# [What is required]
Take the lines from the one with "[0:10.00-0:11.00]" to the end of the listing, both ends included, and quote them exactly, leaving pictures out.

# [Supplied entries]
——————————

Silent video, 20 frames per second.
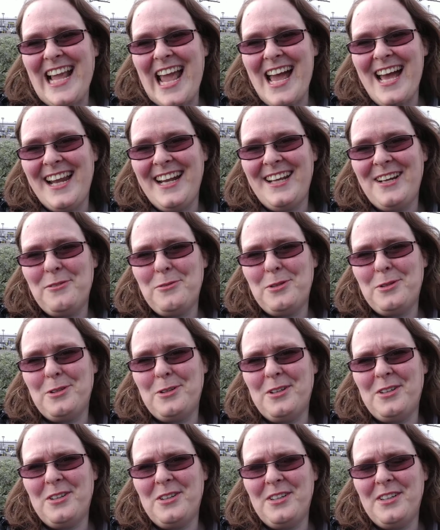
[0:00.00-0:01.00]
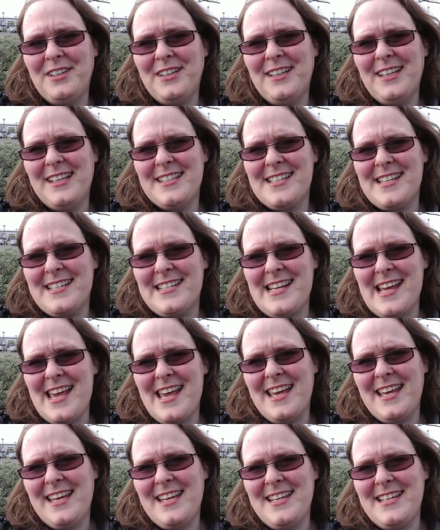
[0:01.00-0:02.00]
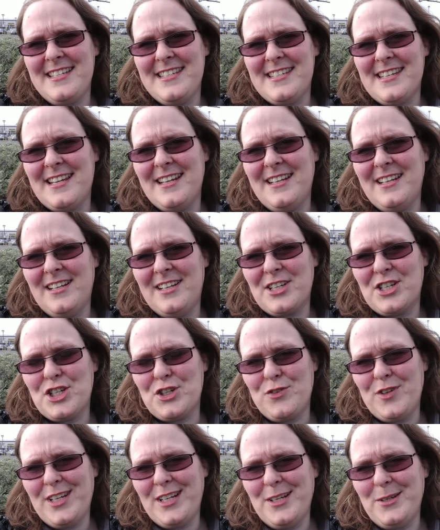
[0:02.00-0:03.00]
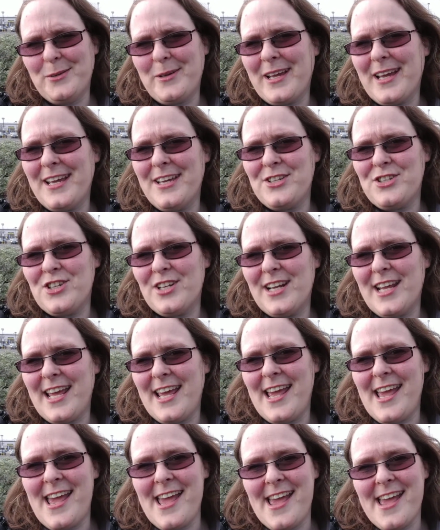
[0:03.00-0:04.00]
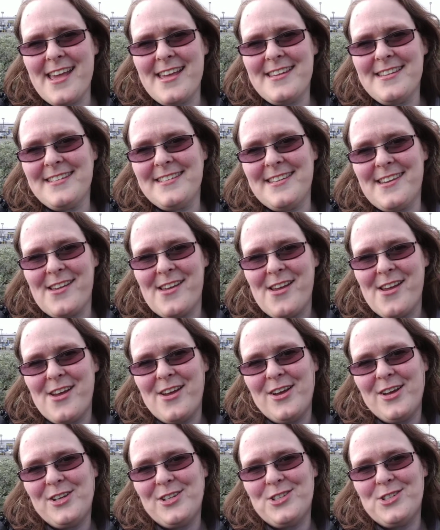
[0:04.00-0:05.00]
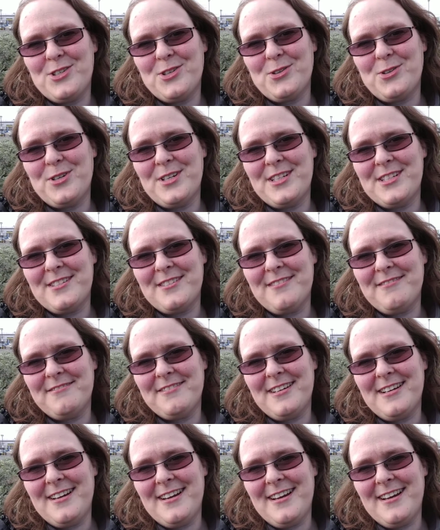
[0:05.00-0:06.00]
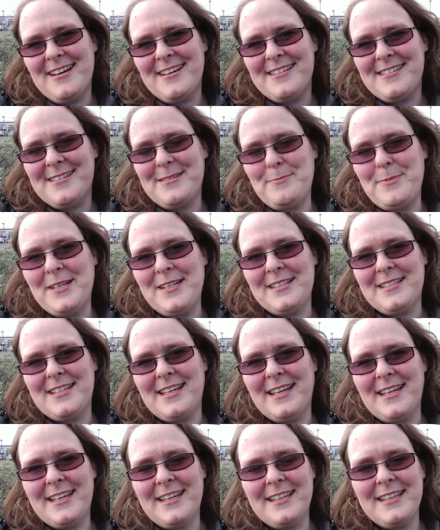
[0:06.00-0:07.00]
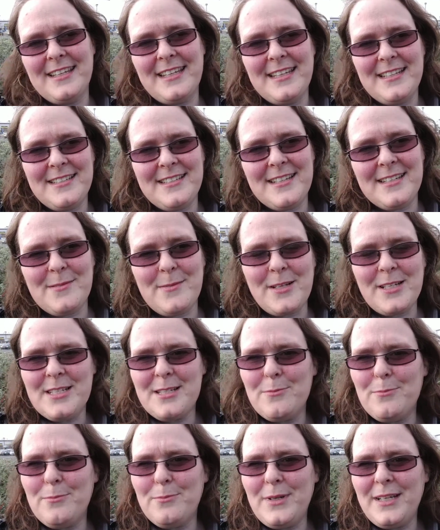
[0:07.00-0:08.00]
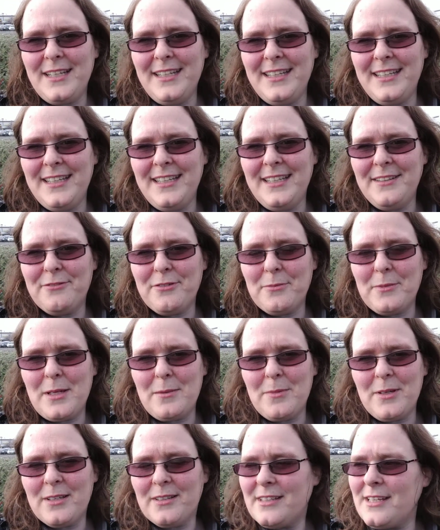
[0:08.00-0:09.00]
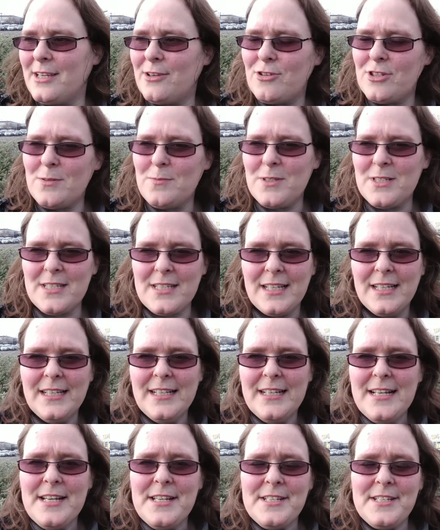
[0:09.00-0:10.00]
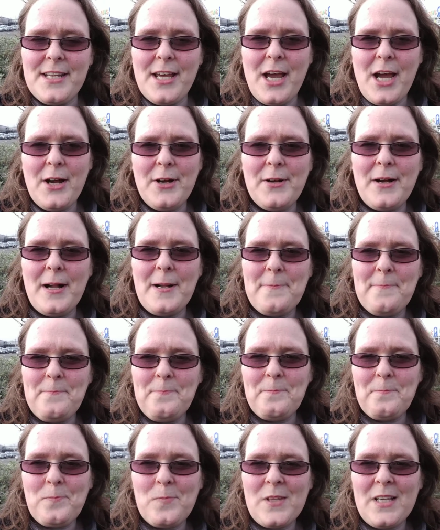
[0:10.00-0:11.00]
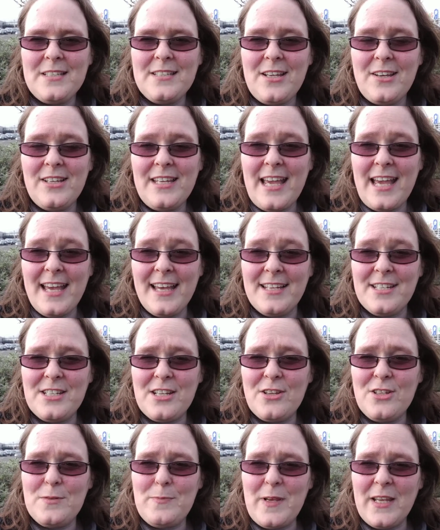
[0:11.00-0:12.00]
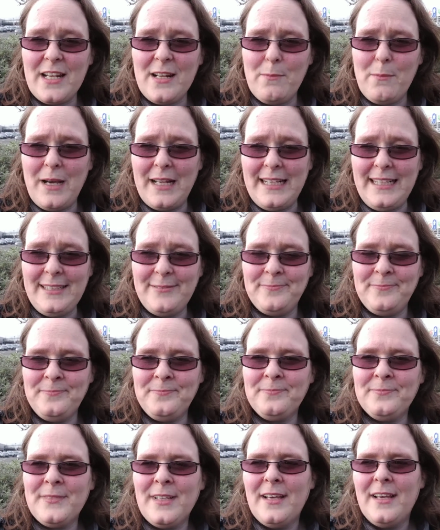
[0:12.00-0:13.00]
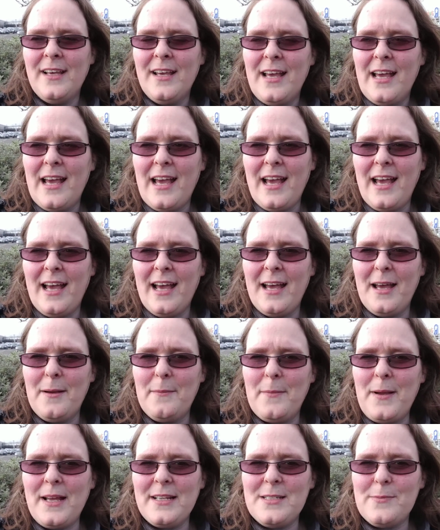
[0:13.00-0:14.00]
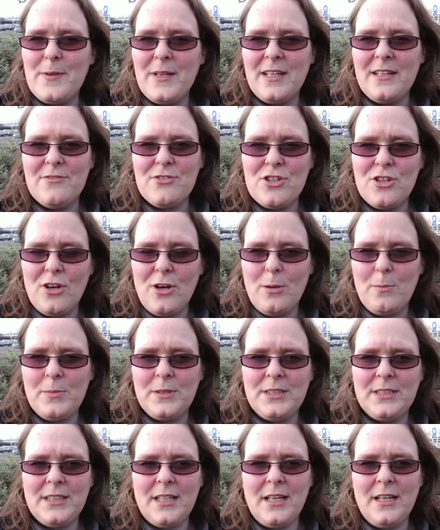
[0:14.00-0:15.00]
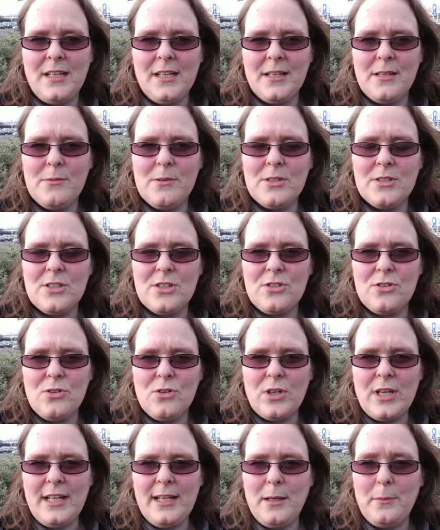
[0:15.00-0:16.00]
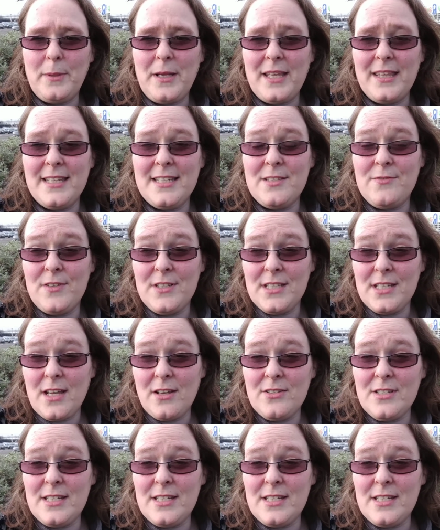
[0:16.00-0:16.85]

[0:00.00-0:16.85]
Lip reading: Hello all! Today's luxury location is Toys R Us. Been taking the kids to spend some money from their birthday and Christmas. So speaking of money, and speaking of shops, I want to talk a little bit in this video.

——————————

# [Result for this exercise]
[0:10.00-0:11.00]
[0:11.00-0:12.00]
[0:12.00-0:13.00]
[0:13.00-0:14.00]
[0:14.00-0:15.00]
[0:15.00-0:16.00]
[0:16.00-0:16.85]

[0:00.00-0:16.85]
Lip reading: Hello all! Today's luxury location is Toys R Us. Been taking the kids to spend some money from their birthday and Christmas. So speaking of money, and speaking of shops, I want to talk a little bit in this video.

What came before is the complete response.